There’s more tonight from Houston:

  • Midseason acquisitions Austin Rivers, Kenneth Faried and Iman Shumpert may all be headed elsewhere this summer, Deveney adds. All three will be unrestricted free agents, and the Rockets won’t have much to offer beyond their mid-level exception. Deveney sees Gerald Green, who played for the veteran’s minimum this year, as likely to return.
  • Capela’s contract could be a major issue if he can’t overcome the confidence problem that seems to plague him against the Warriors, states Kelly Iko of The Athletic. Capela is owed up to approximately $72.2MM over the next four years, and although he played well during the season, he has become a matchup problem against Golden State. “He’ll learn from this, he’ll only get better,” coach Mike D’Antoni said after the Game 6 loss. “He’s only 25, he’ll get stronger. The expectations are high for him. I think he was a little below his normal stats. Could’ve been better, but I’ll go down with guys like that.”
  • The Rockets are making some front office changes after losing executive VP Gersson Rosas to the Timberwolves, relays Jonathan Feigen of The Houston Chronicle. Assistant GM Jimmy Paulis has taken Rosas’ duties of coordinating the team’s scouts, and GM Daryl Morey is looking to hire someone to fill the vacancy.

Rockets Owner Promises To Upgrade Roster

The Rockets have no plans to hit the restart button after their Game 6 flop at home against the Warriors. Owner Tilman Fertitta is intent on improving the roster to help the core group get over the hump in future playoffs, Tim MacMahon of ESPN reports.

“I’m very fortunate to have the starting five that I have, but if we can make this team better, we’re going to make this team better,” Fertitta said. “That’s just a fact. I have a great team. I love all five of my starting five, but it’s my job to make sure that we put the best team that we can put on the court next year.”

It’s one thing to say that upgrades are forthcoming. It’s another thing to pull that off when the team already has major salary cap issues. The combined salaries of James Harden, Chris Paul, Clint Capela, Eric Gordon and P.J. Tucker alone put Houston over the projected cap of $109MM for next season.

Harden isn’t going anywhere, so unless the Rockets could somehow unload Paul’s contract — he’s owed a whopping $124MM over the next three years — they’re not going to gain significant cap relief in a trade. The Rockets do have nine trade exceptions they can utilize but none are worth more than $3.62MM.

Houston’s bench is bound to look different because virtually all of its reserves become free agents or have non-guaranteed contracts for next season. The only exception is veteran big man Nene, who can exercise a $3,825,360 player option.

Both of their draft picks this June were traded away in previous deals, with the first-rounder being conveyed to the Cavaliers and the second-rounder going to the Knicks.
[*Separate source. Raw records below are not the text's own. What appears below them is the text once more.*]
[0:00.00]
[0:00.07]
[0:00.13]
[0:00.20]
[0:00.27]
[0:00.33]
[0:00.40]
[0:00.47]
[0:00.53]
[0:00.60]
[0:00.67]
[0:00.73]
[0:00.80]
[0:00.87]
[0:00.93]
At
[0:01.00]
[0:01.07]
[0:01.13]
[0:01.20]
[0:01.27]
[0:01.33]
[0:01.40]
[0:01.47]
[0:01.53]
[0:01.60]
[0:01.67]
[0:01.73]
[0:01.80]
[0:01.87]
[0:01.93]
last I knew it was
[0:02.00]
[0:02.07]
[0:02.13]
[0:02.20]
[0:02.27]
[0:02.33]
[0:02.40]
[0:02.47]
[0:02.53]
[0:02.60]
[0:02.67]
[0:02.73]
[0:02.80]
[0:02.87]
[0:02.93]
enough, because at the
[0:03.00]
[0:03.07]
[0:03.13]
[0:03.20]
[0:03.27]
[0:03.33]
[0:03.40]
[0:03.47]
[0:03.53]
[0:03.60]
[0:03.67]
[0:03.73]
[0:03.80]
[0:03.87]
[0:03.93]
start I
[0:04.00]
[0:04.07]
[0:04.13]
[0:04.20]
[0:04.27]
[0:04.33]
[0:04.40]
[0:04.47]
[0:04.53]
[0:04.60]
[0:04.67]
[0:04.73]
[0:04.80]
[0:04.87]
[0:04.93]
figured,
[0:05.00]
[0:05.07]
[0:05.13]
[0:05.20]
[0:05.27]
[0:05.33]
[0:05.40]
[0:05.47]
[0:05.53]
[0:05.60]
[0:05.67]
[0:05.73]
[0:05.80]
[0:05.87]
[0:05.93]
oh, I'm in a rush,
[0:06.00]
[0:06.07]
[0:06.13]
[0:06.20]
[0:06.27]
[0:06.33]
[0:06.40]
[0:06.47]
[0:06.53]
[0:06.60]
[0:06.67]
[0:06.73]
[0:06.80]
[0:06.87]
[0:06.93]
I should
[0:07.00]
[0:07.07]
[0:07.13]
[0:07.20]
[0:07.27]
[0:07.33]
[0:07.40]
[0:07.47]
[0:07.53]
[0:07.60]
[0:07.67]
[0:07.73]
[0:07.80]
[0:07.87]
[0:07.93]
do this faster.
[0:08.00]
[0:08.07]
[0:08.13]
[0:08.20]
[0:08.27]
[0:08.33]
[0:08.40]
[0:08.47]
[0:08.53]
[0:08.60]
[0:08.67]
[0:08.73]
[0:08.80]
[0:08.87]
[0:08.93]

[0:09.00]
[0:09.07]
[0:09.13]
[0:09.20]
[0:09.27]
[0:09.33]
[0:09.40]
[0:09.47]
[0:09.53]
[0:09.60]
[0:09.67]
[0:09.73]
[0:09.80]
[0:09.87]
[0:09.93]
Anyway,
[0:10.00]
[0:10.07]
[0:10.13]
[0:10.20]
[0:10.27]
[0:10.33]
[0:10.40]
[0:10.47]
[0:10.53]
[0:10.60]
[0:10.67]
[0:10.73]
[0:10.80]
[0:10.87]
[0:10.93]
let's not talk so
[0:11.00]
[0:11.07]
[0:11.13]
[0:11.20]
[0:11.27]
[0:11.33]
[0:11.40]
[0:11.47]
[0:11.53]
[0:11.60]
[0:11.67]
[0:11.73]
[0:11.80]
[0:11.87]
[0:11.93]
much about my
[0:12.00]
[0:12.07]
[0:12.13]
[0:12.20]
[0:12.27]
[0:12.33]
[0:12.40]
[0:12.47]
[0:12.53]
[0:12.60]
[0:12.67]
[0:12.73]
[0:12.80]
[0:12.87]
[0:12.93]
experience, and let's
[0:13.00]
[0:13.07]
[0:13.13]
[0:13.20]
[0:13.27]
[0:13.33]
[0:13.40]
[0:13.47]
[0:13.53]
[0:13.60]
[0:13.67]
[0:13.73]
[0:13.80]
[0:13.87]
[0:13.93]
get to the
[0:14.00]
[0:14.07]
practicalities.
The only other major asset Houston will have at its disposal is the $5.7MM mid-level exception for a taxpaying team. Perhaps the Rockets can entice a quality player to sign for below-market value in order to join a contending team.

Otherwise, GM Daryl Morey will have his work cut out for him to create a deeper and more productive bench. Fertitta remains optimistic the Rockets will be champions in the near future.

“I can promise you, we’re going to win some championships with James Harden, because we are not going to sit here,” he said. “We will go to battle every year. We’re going to have a strong offseason, and we’re going to do whatever we need to do to be a better team. We are not going to sit on our hands, I can promise you that.”